Work order - Using the records that follow, reproduce exactly the lines starting at the line containing "[0:02.00-0:02.10]" and ending at the line containing "[0:08.10-0:09.00]". Include both end lines and no pictures.

Records provided -
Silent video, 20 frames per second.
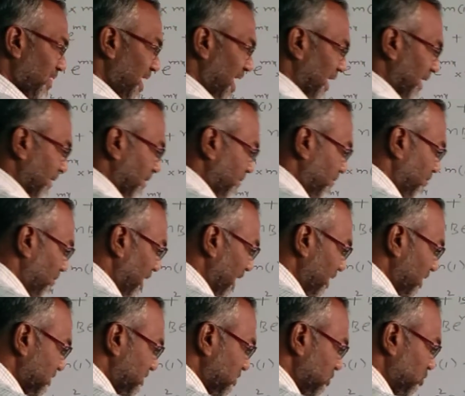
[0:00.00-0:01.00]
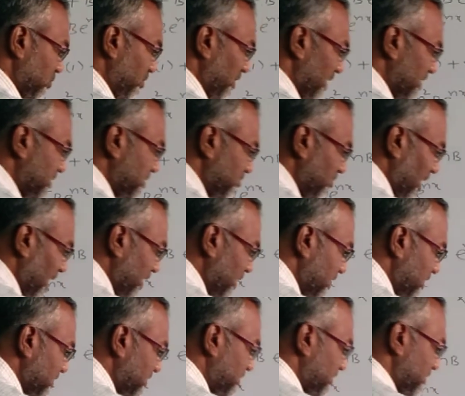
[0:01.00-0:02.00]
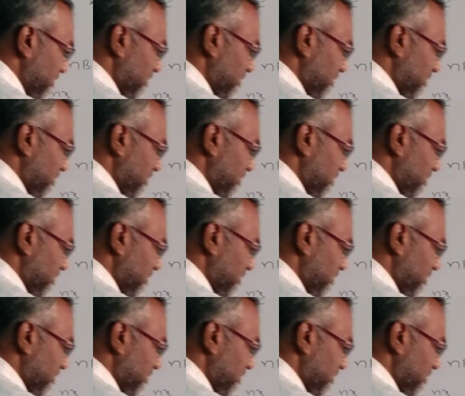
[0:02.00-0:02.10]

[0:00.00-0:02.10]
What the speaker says: Then minus into plus minus,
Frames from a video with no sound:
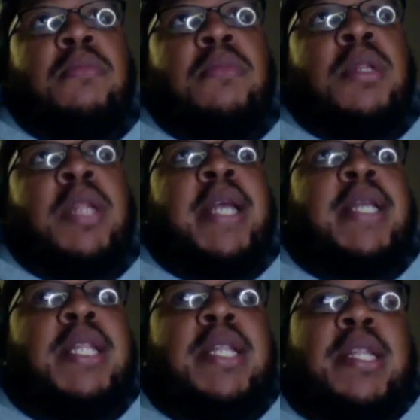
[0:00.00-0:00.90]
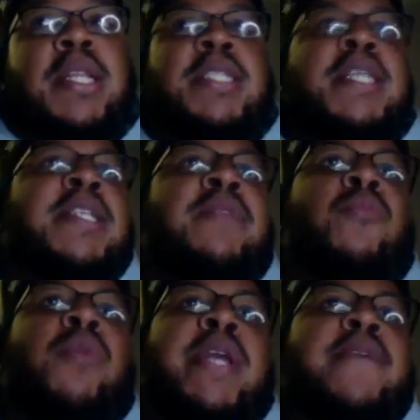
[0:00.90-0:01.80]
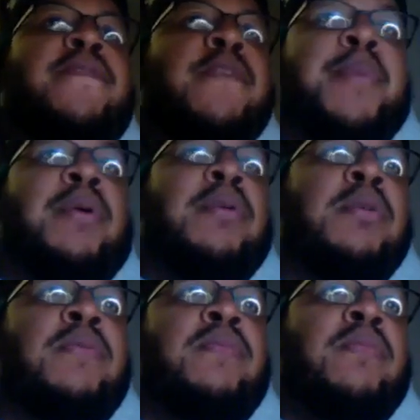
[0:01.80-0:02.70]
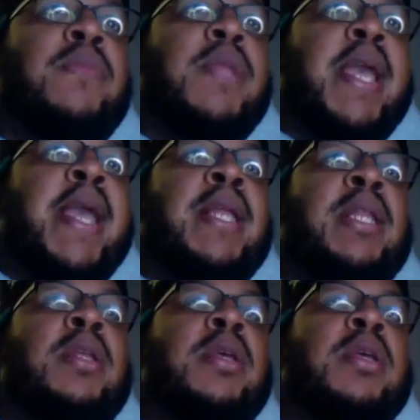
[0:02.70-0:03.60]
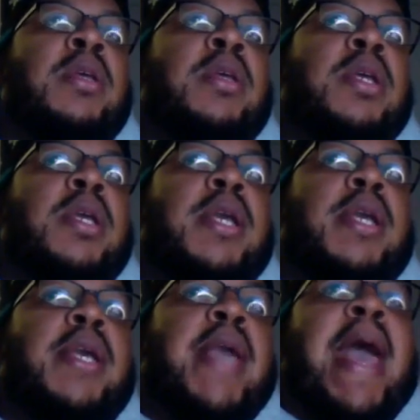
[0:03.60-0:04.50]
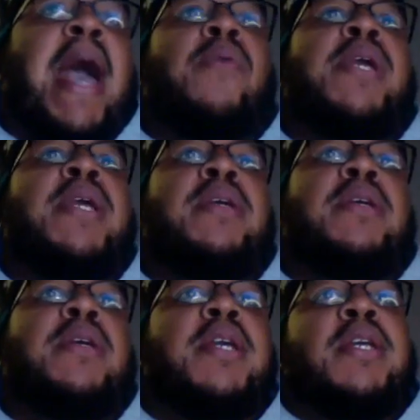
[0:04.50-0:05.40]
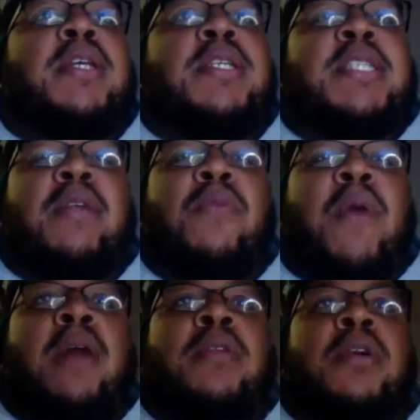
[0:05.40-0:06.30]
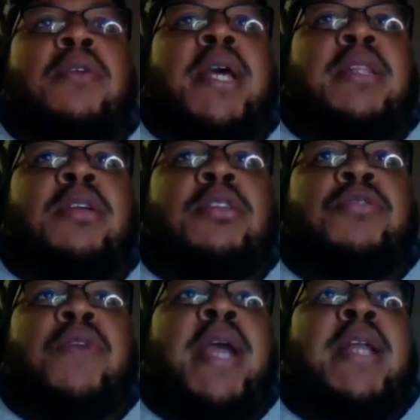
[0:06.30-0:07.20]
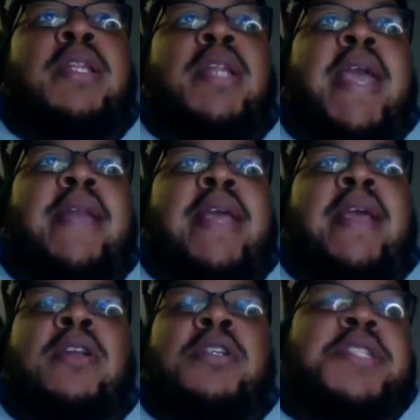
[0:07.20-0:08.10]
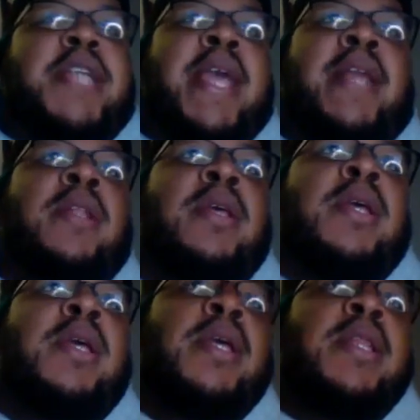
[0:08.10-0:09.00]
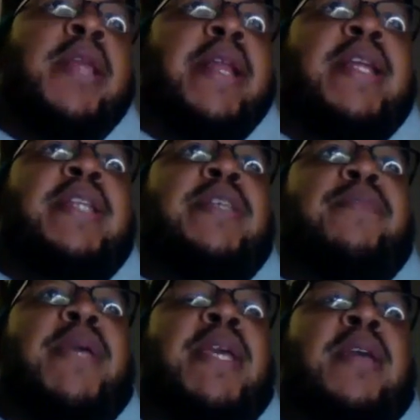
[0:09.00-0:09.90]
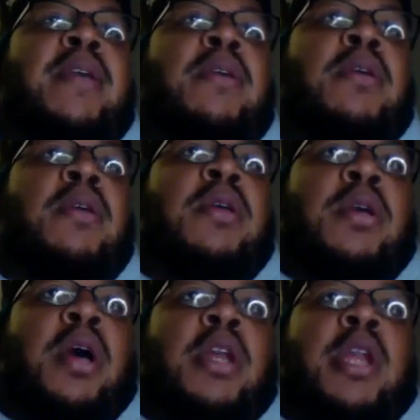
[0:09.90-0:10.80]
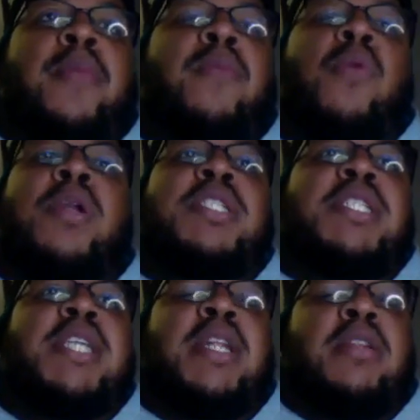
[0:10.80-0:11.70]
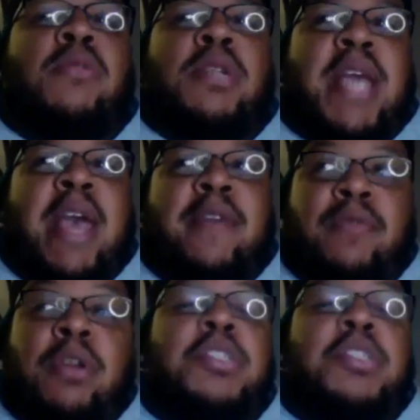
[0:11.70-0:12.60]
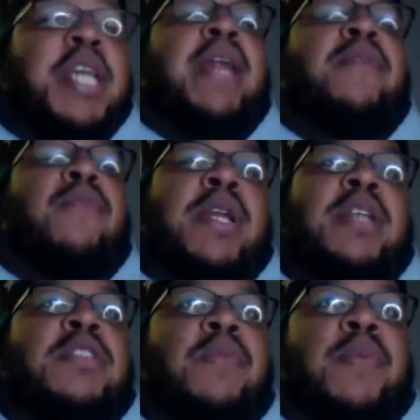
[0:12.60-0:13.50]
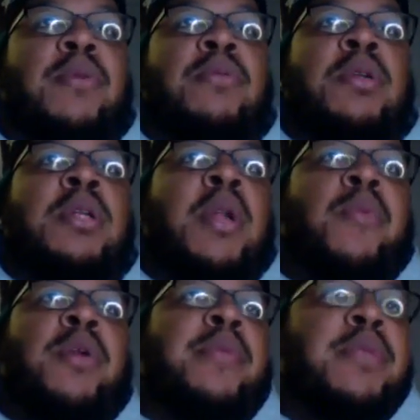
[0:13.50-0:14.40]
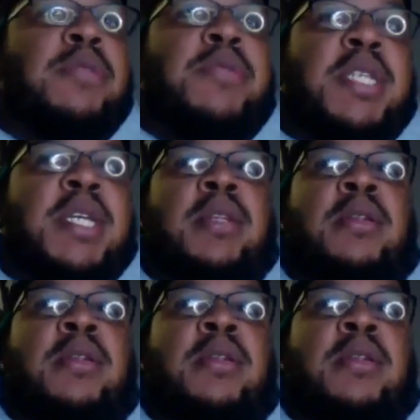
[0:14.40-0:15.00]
Like, this isn't winning football. And Howie, he said a while ago, like they're trying, they understand that they need to be a number 1 seed in order to have a real shot at winning a Super Bowl. Number 1, number 2 seed.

Solved exercise -
[0:02.00-0:02.10]

[0:00.00-0:02.10]
What the speaker says: Then minus into plus minus,
Frames from a video with no sound:
[0:00.00-0:00.90]
[0:00.90-0:01.80]
[0:01.80-0:02.70]
[0:02.70-0:03.60]
[0:03.60-0:04.50]
[0:04.50-0:05.40]
[0:05.40-0:06.30]
[0:06.30-0:07.20]
[0:07.20-0:08.10]
[0:08.10-0:09.00]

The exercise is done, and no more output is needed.